>>>>>
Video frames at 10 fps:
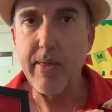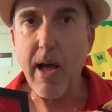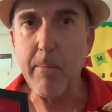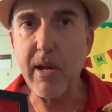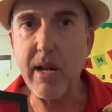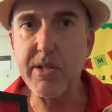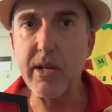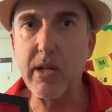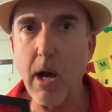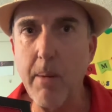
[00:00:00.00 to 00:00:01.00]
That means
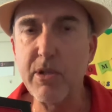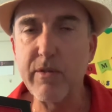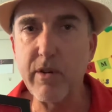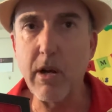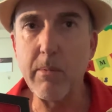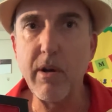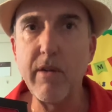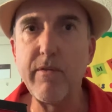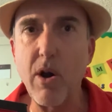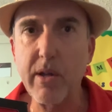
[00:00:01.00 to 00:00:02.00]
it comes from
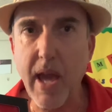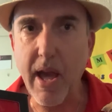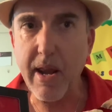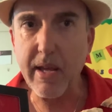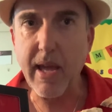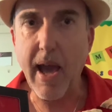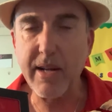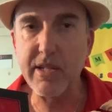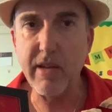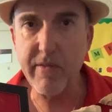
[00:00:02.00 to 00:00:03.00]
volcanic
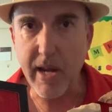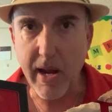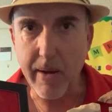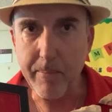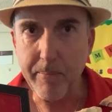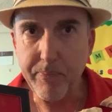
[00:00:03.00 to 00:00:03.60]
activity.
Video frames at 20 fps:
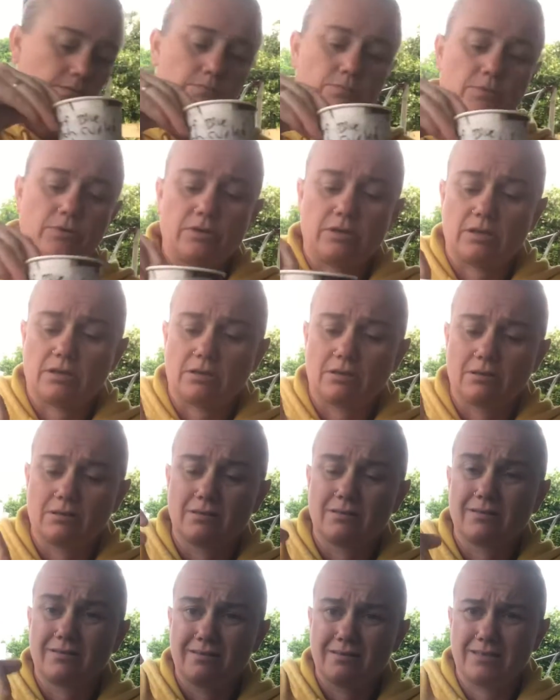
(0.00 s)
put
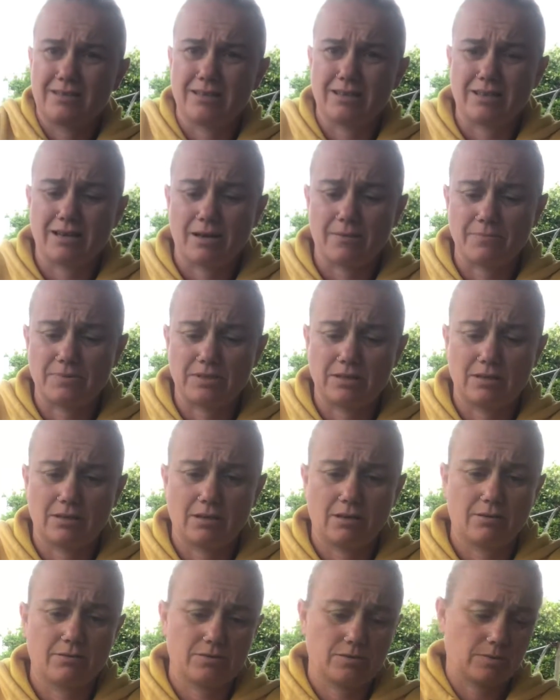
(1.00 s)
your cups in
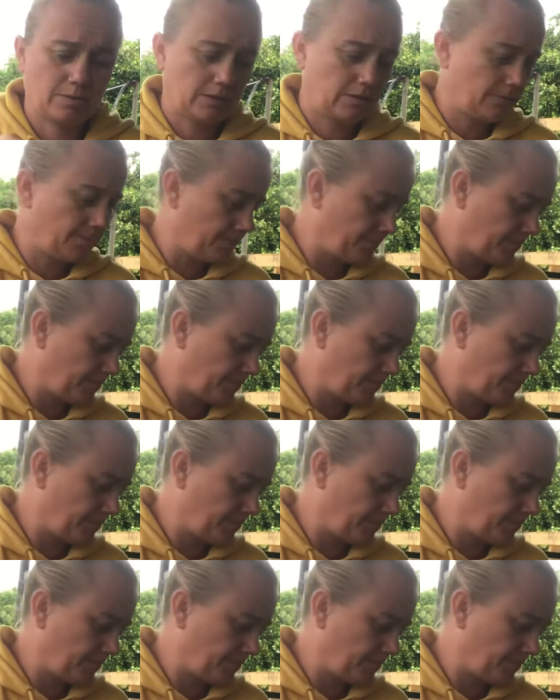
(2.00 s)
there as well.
<<<<<
Your task —
Extract only the lines from the line containing "[00:00:03.00 to 00:00:03.60]" through the final line of the listing above, unchanged; pictures stay out of the copy.

Response below —
[00:00:03.00 to 00:00:03.60]
activity.
Video frames at 20 fps:
(0.00 s)
put
(1.00 s)
your cups in
(2.00 s)
there as well.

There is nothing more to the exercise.